**Requirement**
Transcribe the entries exactly as given and skip whatever images they hold.
────────
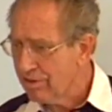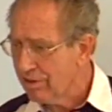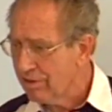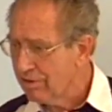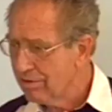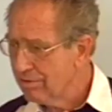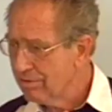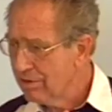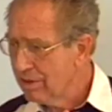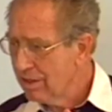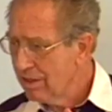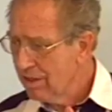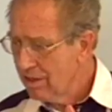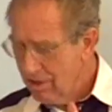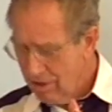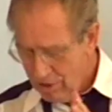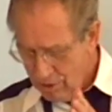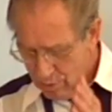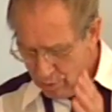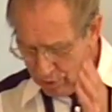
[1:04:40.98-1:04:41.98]
we
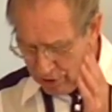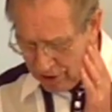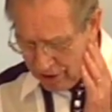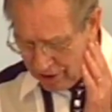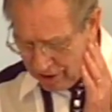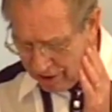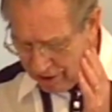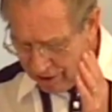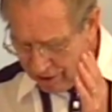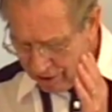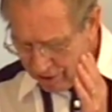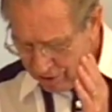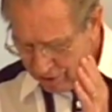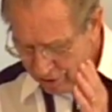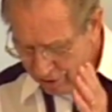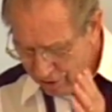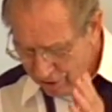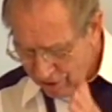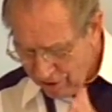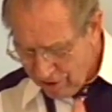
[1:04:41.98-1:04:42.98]
are
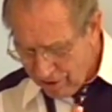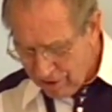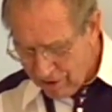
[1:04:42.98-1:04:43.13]
all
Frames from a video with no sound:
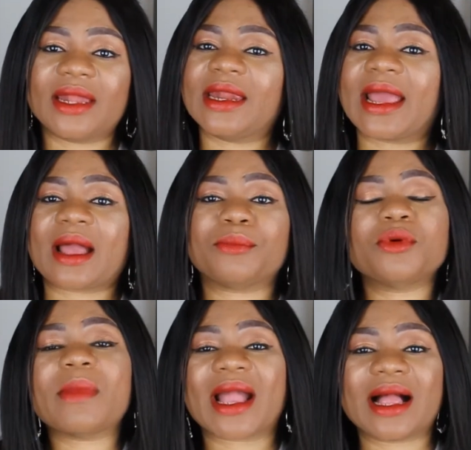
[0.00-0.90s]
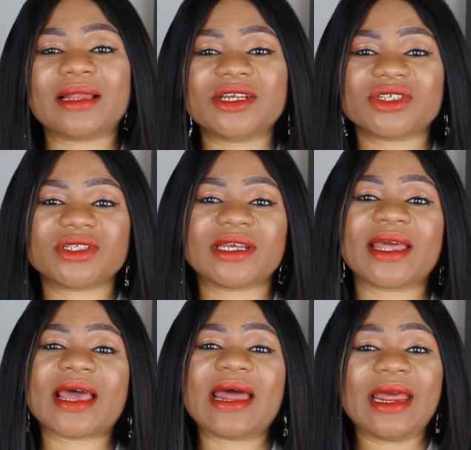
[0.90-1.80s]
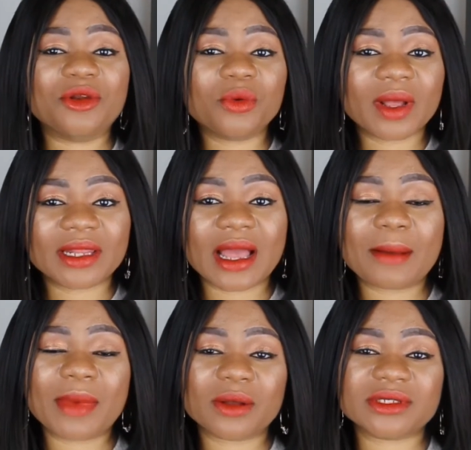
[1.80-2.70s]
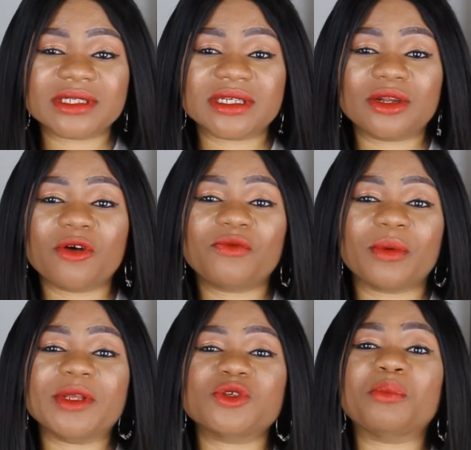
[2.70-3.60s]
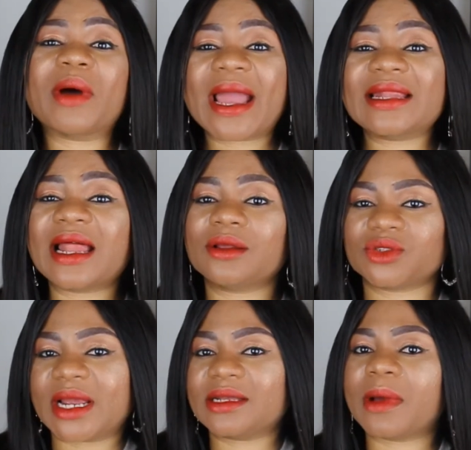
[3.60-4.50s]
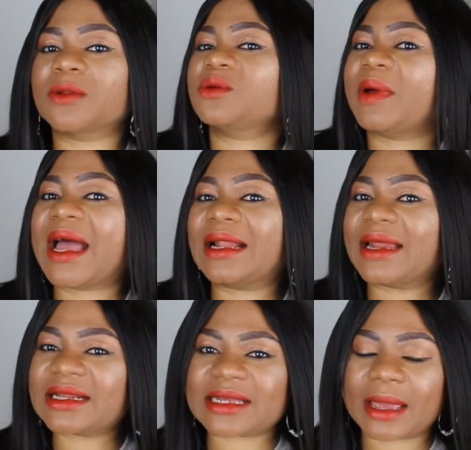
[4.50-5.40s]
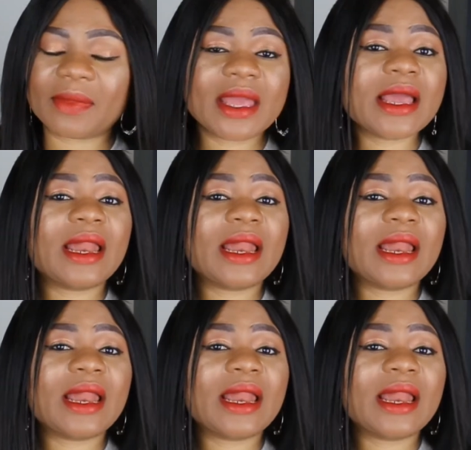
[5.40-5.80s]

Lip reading: Then I can pull my calculations together and I know where the amount is enough for me to buy that luxury item I want to buy at that time.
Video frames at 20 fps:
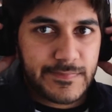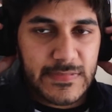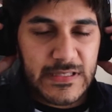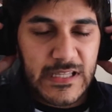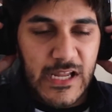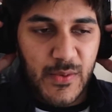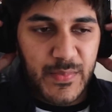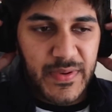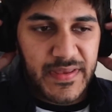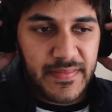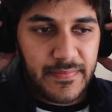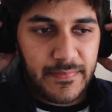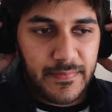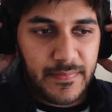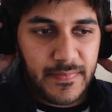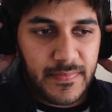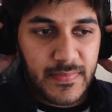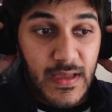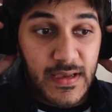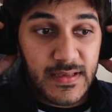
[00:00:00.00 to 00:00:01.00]
And I mean,
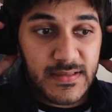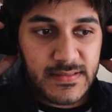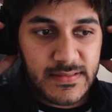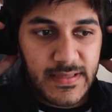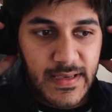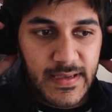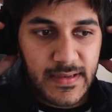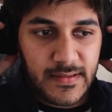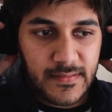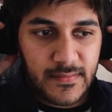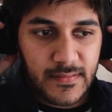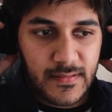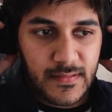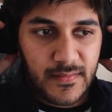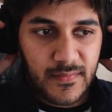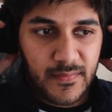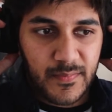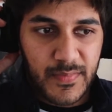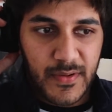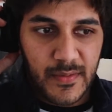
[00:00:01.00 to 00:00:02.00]
that is 10,
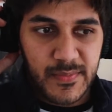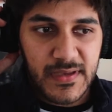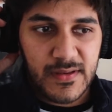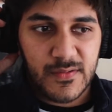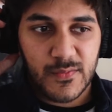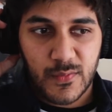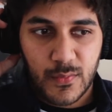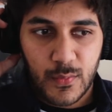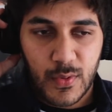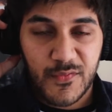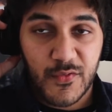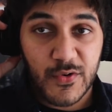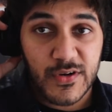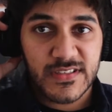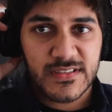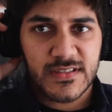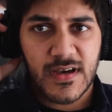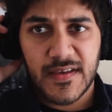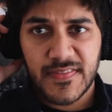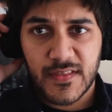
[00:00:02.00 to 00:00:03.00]
but I mean, we've already
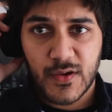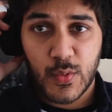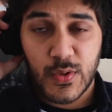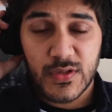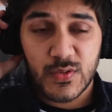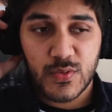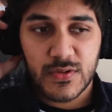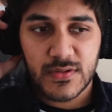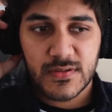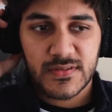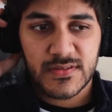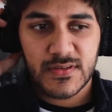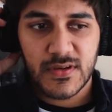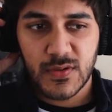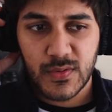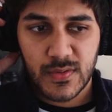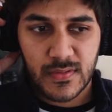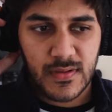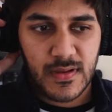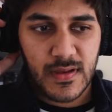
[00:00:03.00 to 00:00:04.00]
started the quiz 1,
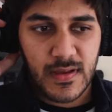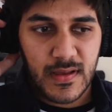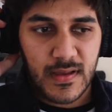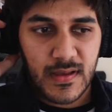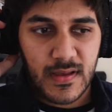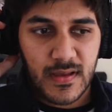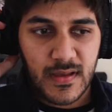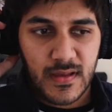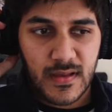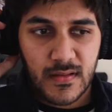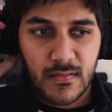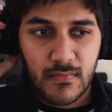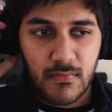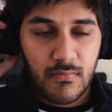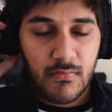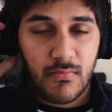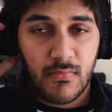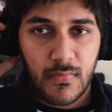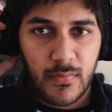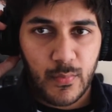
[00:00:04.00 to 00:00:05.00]
so
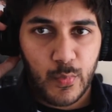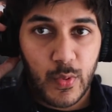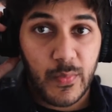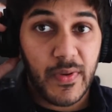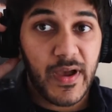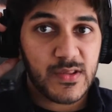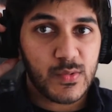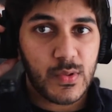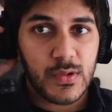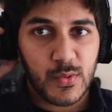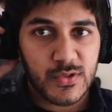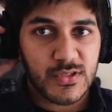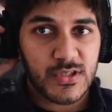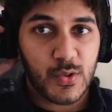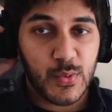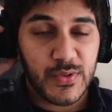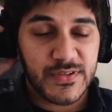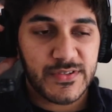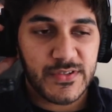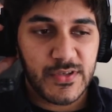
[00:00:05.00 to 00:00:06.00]
we might as well watch the
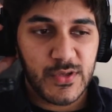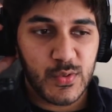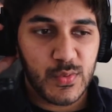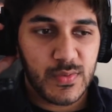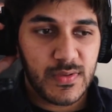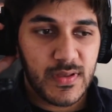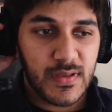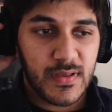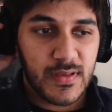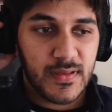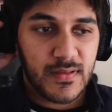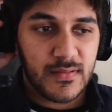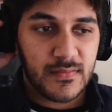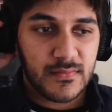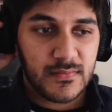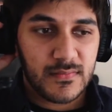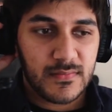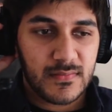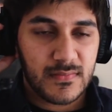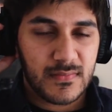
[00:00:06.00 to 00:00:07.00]
quiz 2.
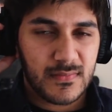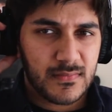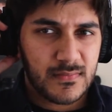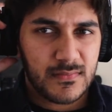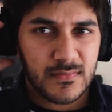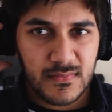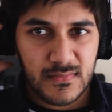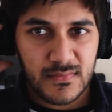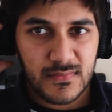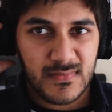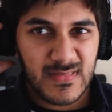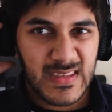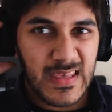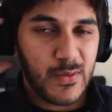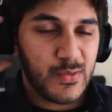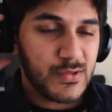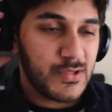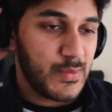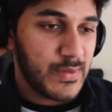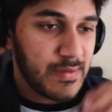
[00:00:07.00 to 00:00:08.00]

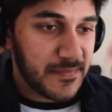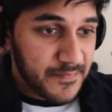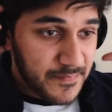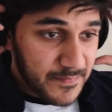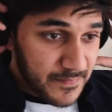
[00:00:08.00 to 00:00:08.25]
Yeah, we'll do it.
────────
**Exercise solution**
[1:04:40.98-1:04:41.98]
we
[1:04:41.98-1:04:42.98]
are
[1:04:42.98-1:04:43.13]
all
Frames from a video with no sound:
[0.00-0.90s]
[0.90-1.80s]
[1.80-2.70s]
[2.70-3.60s]
[3.60-4.50s]
[4.50-5.40s]
[5.40-5.80s]

Lip reading: Then I can pull my calculations together and I know where the amount is enough for me to buy that luxury item I want to buy at that time.
Video frames at 20 fps:
[00:00:00.00 to 00:00:01.00]
And I mean,
[00:00:01.00 to 00:00:02.00]
that is 10,
[00:00:02.00 to 00:00:03.00]
but I mean, we've already
[00:00:03.00 to 00:00:04.00]
started the quiz 1,
[00:00:04.00 to 00:00:05.00]
so
[00:00:05.00 to 00:00:06.00]
we might as well watch the
[00:00:06.00 to 00:00:07.00]
quiz 2.
[00:00:07.00 to 00:00:08.00]

[00:00:08.00 to 00:00:08.25]
Yeah, we'll do it.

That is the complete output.